Cette fameuse marche n’a pas été réprimée que dans le sang par le régime, puisque la CENCO a accusé ce dernier d’avoir eu recours à une désinformation massive afin de minimiser les dérapages des forces de l’ordre. « L’annonce de la marche […] a suscité dans certains médias une campagne d’intoxication visant à semer la division au sein de l’Episcopat. Les propos de certains évêques […] ont été délibérément déformés leur faisant dire qu’ils condamnaient l’initiative de cette marche […] ce qui n’est pas vrai », ont informé le président et le vice-président de la Conférence épiscopale.

 

Les autorités avaient par ailleurs sommé les opérateurs de télécommunication d’interrompre leurs services SMS et Internet dans la capitale, entre le 31 décembre et le 1er janvier, afin d’empêcher les manifestants de s’organiser. Une initiative condamnée par les habitants de Kinshasa : « je trouve que cette façon de faire, ce n’est pas respecter la population. Le pouvoir en place doit aussi nous respecter », plaide l’un d’entre eux.

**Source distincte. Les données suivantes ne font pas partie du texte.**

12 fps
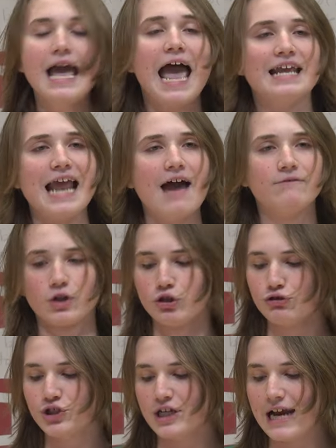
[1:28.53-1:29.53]
An
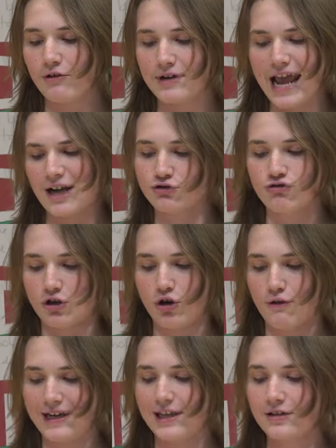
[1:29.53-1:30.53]
evolutionary
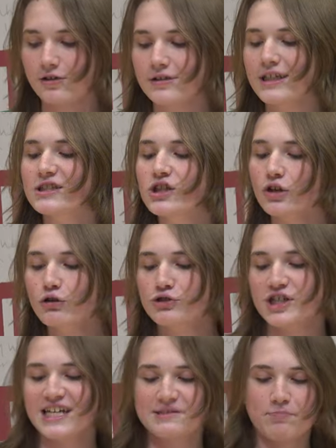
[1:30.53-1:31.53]
extracurricularly
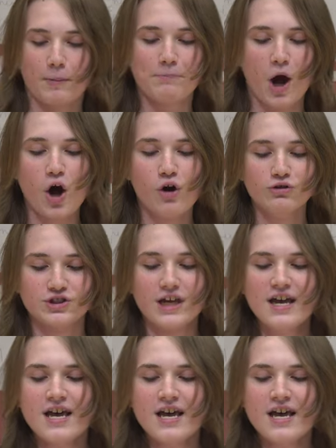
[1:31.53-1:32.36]
solution is proposed.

Dans ses vœux à la nation, Joseph Kabila a invité les Congolais à ne pas se laisser séduire par les appels à la discorde et à la protestation anti-régime de certains groupes. Une tentative désespérée d’affirmer son pouvoir de la part d’un homme dont la légitimité est plus qu’écornée. D’après le calendrier électoral qu’il a lui-même fixé, celui-ci devrait se retirer à la fin de l’année. A moins qu’il ne trouve un nouveau moyen d’échapper à sa fin de règne.